WHAT IS BEING ASKED:
Leave out the pictures and give back all the entries exactly as written.

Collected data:
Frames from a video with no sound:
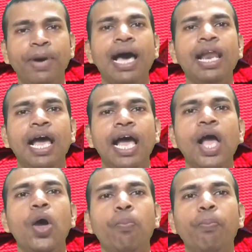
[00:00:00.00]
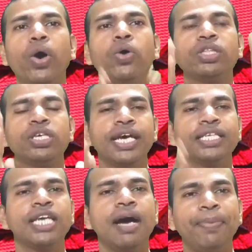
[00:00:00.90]
पहल है बहुत ही
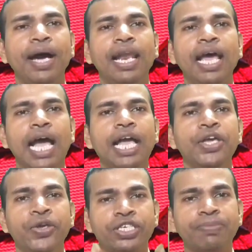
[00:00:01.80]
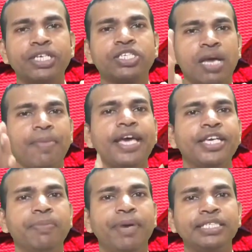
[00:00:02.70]
अच्छा पहल है इसमें समय
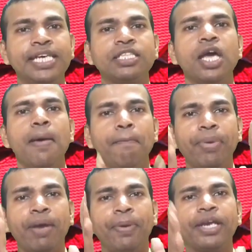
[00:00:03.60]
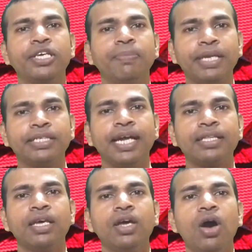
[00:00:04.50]
की बचत पेपर की
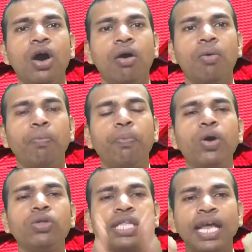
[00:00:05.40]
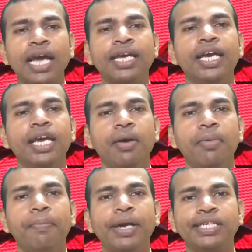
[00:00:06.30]
बचत बहुत तरह की
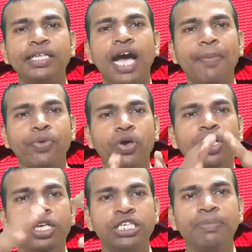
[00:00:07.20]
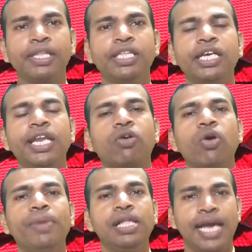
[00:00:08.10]
बचत आपको इसमें दिखने
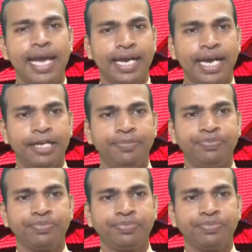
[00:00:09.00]
को मिल जाएगा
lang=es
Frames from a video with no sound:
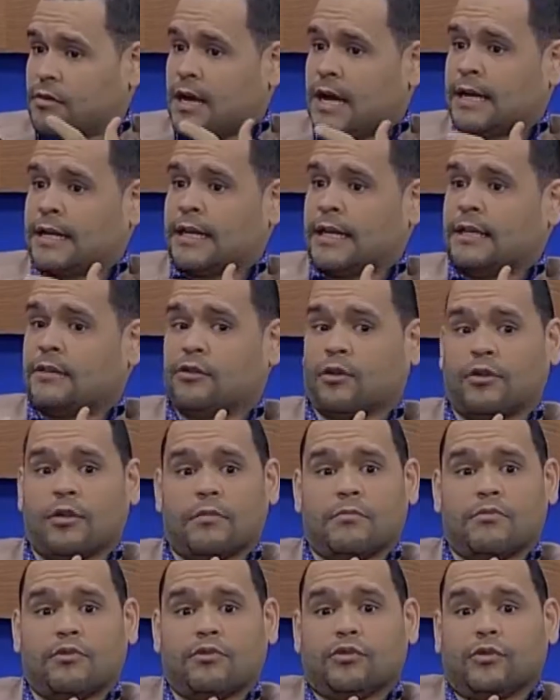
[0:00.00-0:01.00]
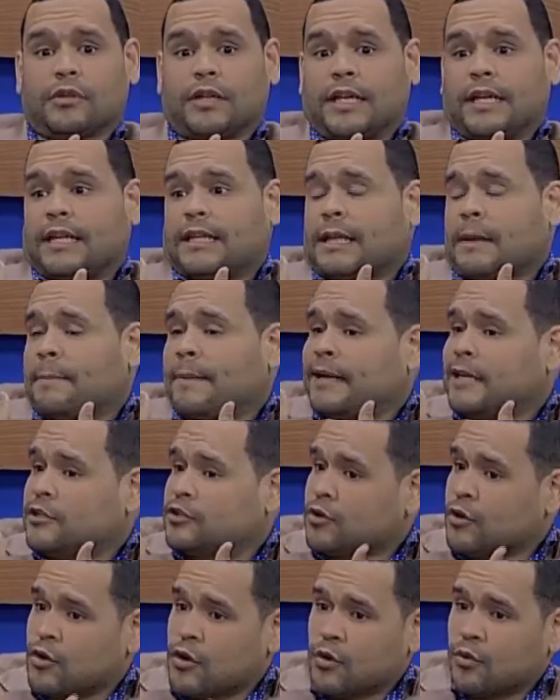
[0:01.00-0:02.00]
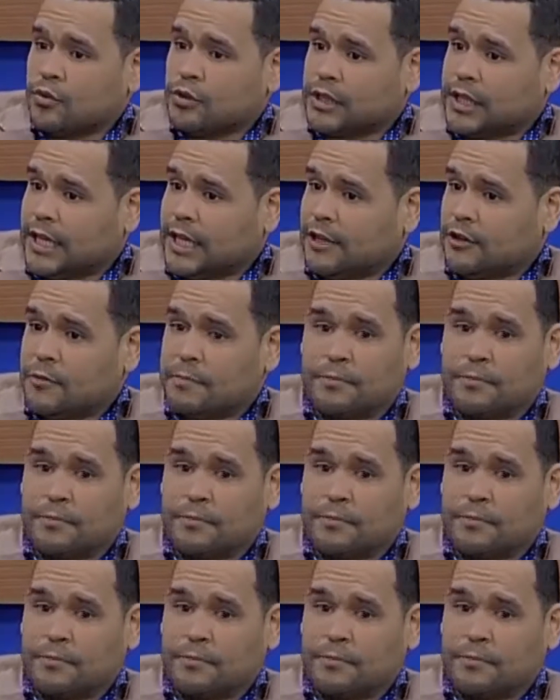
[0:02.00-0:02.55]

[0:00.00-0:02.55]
Aquí todo el mundo quiere tapar el sol con un dedo.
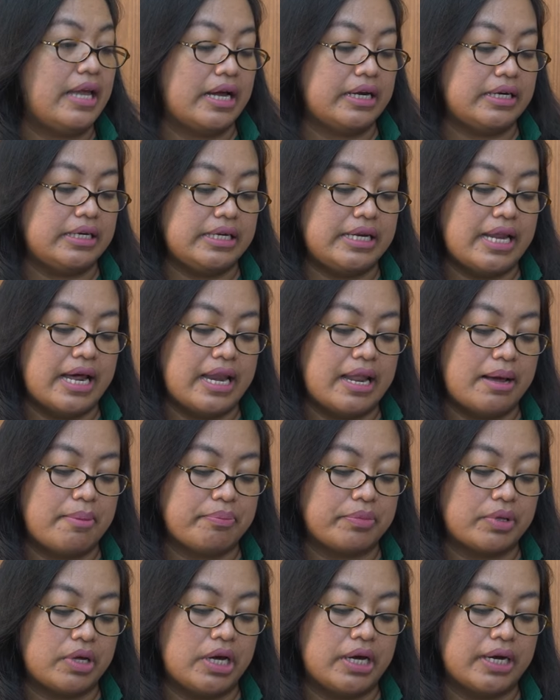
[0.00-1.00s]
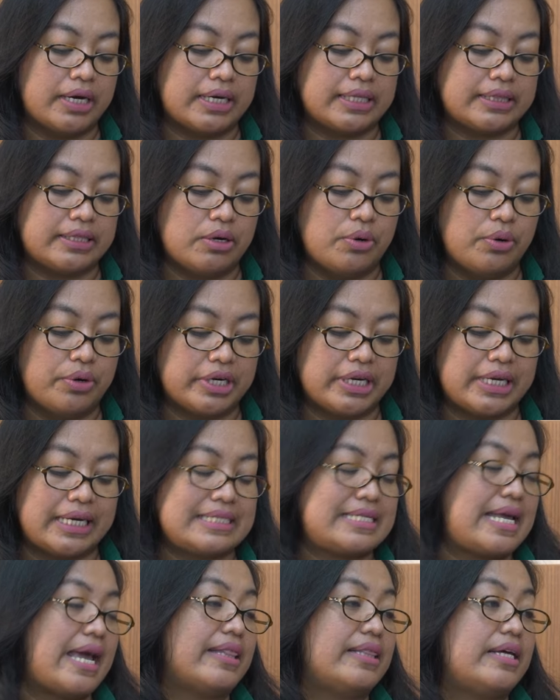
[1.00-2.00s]
yang di dalam uh, kategori
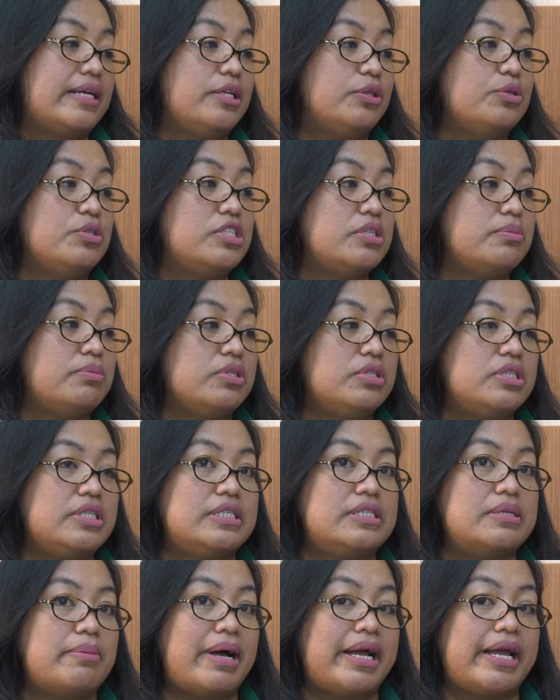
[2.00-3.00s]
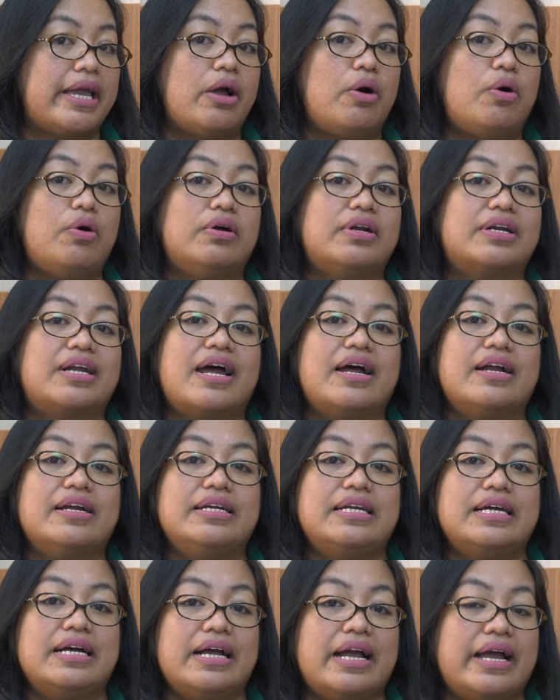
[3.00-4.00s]
kesehatan itu disebut sebagai
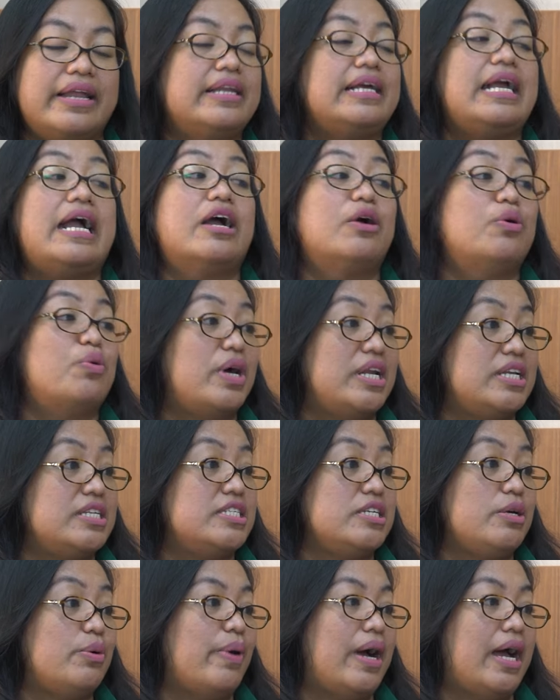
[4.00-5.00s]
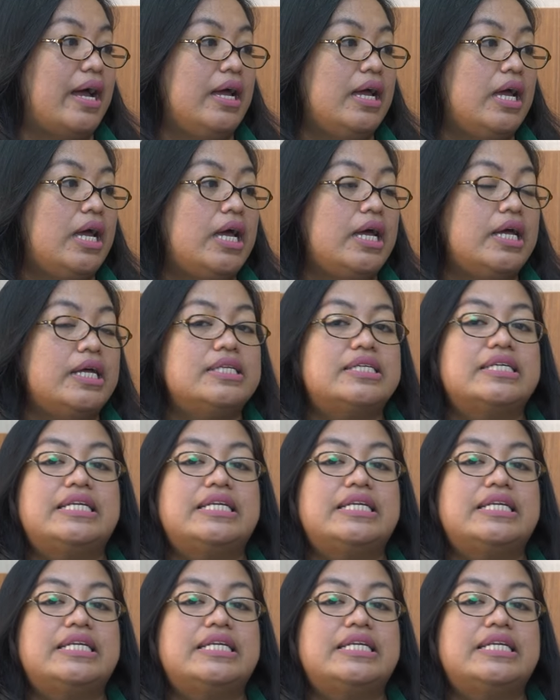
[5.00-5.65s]
orang dengan gangguan, gangguan jiwa. jiwa.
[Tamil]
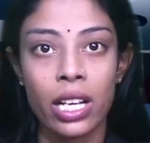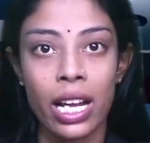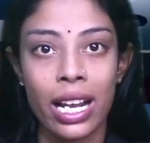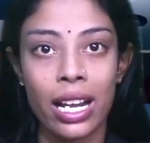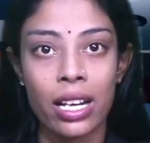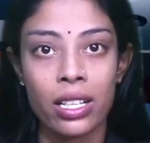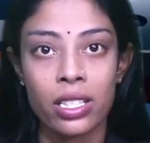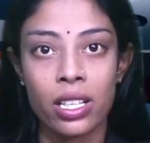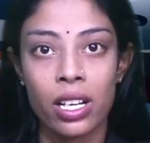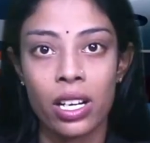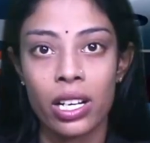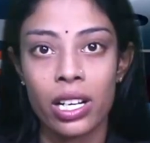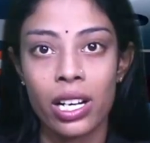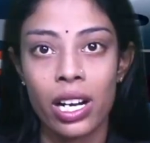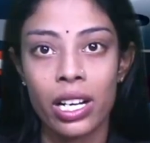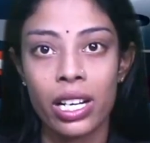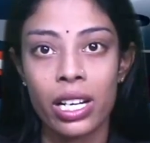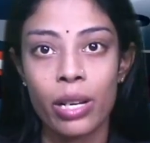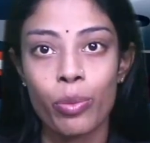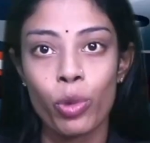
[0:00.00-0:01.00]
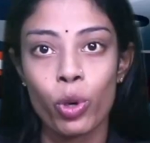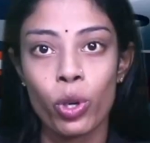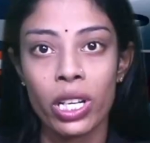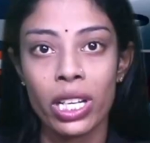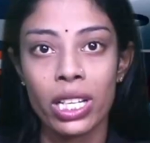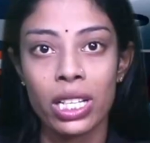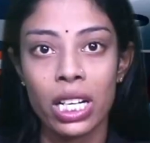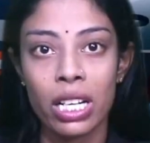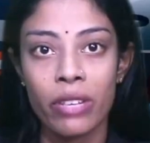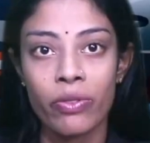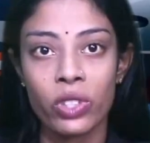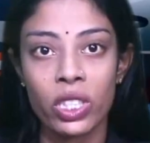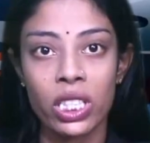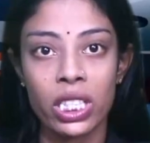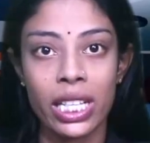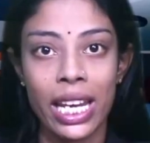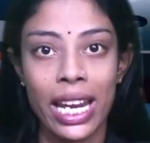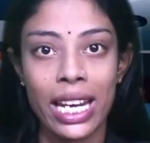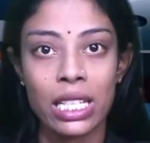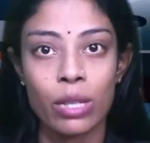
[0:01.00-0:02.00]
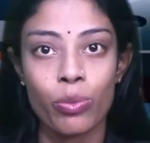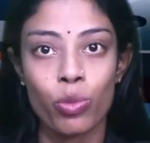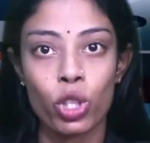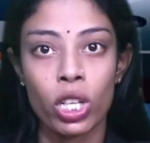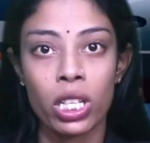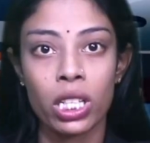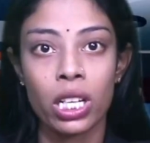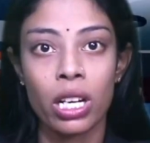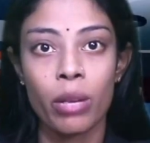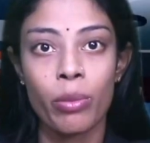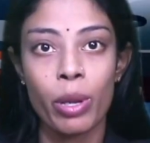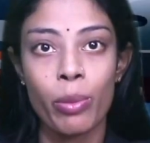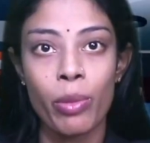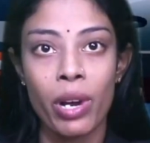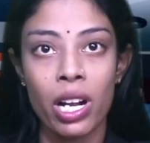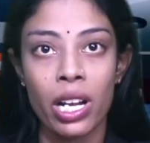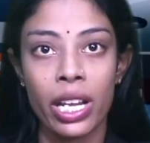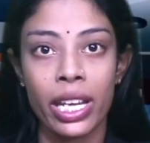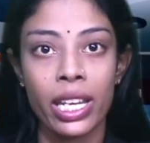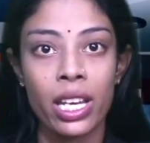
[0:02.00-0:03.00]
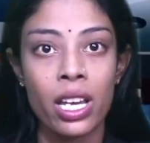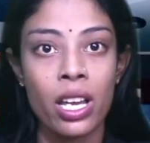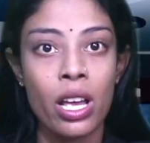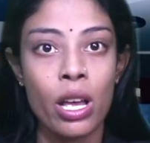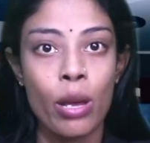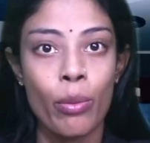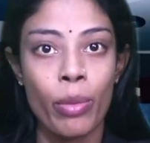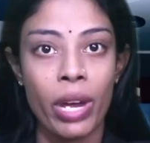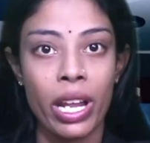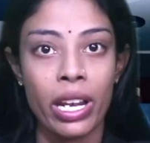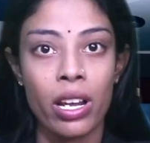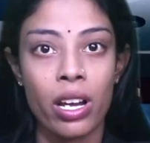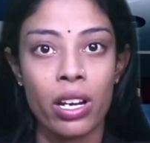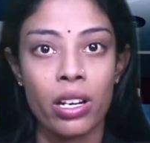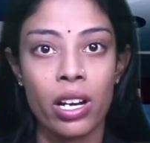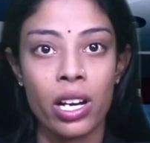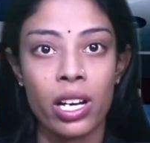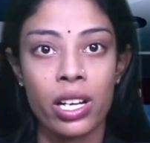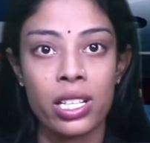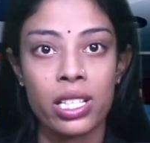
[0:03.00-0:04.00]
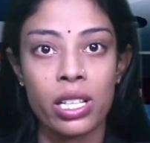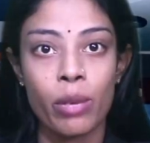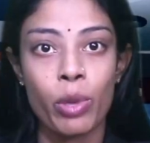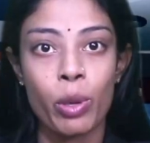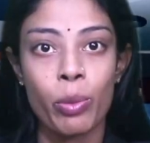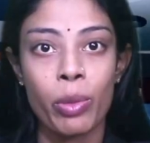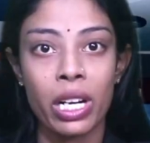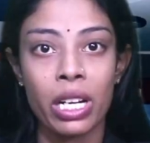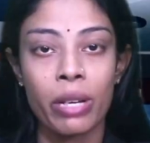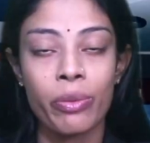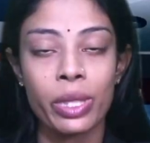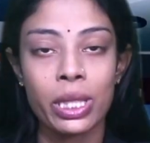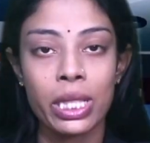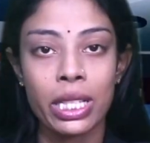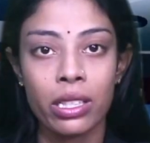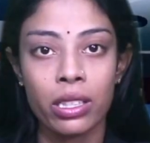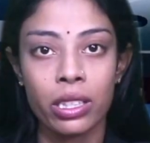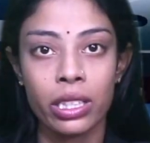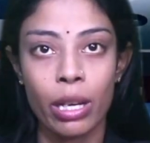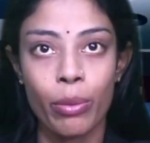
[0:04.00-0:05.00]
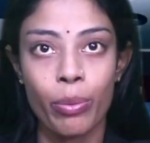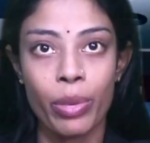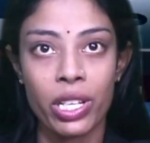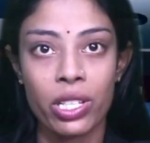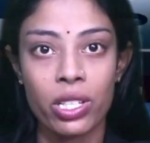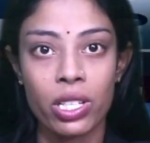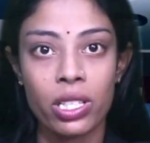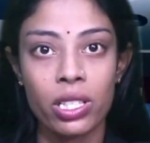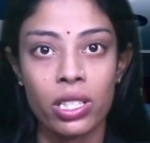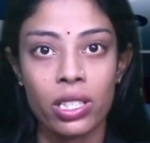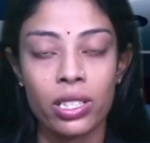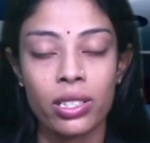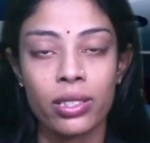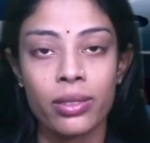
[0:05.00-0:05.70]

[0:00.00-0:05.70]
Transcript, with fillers: கலாச்சார நடன போட்டி நிகழ்வு நேற்று புதன்கிழமை மாலை மன்னார் நகர சபை மண்டபத்தில் இடம்பெற்றது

ANSWER BOX:
Frames from a video with no sound:
[00:00:00.00]
[00:00:00.90]
पहल है बहुत ही
[00:00:01.80]
[00:00:02.70]
अच्छा पहल है इसमें समय
[00:00:03.60]
[00:00:04.50]
की बचत पेपर की
[00:00:05.40]
[00:00:06.30]
बचत बहुत तरह की
[00:00:07.20]
[00:00:08.10]
बचत आपको इसमें दिखने
[00:00:09.00]
को मिल जाएगा
lang=es
Frames from a video with no sound:
[0:00.00-0:01.00]
[0:01.00-0:02.00]
[0:02.00-0:02.55]

[0:00.00-0:02.55]
Aquí todo el mundo quiere tapar el sol con un dedo.
[0.00-1.00s]
[1.00-2.00s]
yang di dalam uh, kategori
[2.00-3.00s]
[3.00-4.00s]
kesehatan itu disebut sebagai
[4.00-5.00s]
[5.00-5.65s]
orang dengan gangguan, gangguan jiwa. jiwa.
[Tamil]
[0:00.00-0:01.00]
[0:01.00-0:02.00]
[0:02.00-0:03.00]
[0:03.00-0:04.00]
[0:04.00-0:05.00]
[0:05.00-0:05.70]

[0:00.00-0:05.70]
Transcript, with fillers: கலாச்சார நடன போட்டி நிகழ்வு நேற்று புதன்கிழமை மாலை மன்னார் நகர சபை மண்டபத்தில் இடம்பெற்றது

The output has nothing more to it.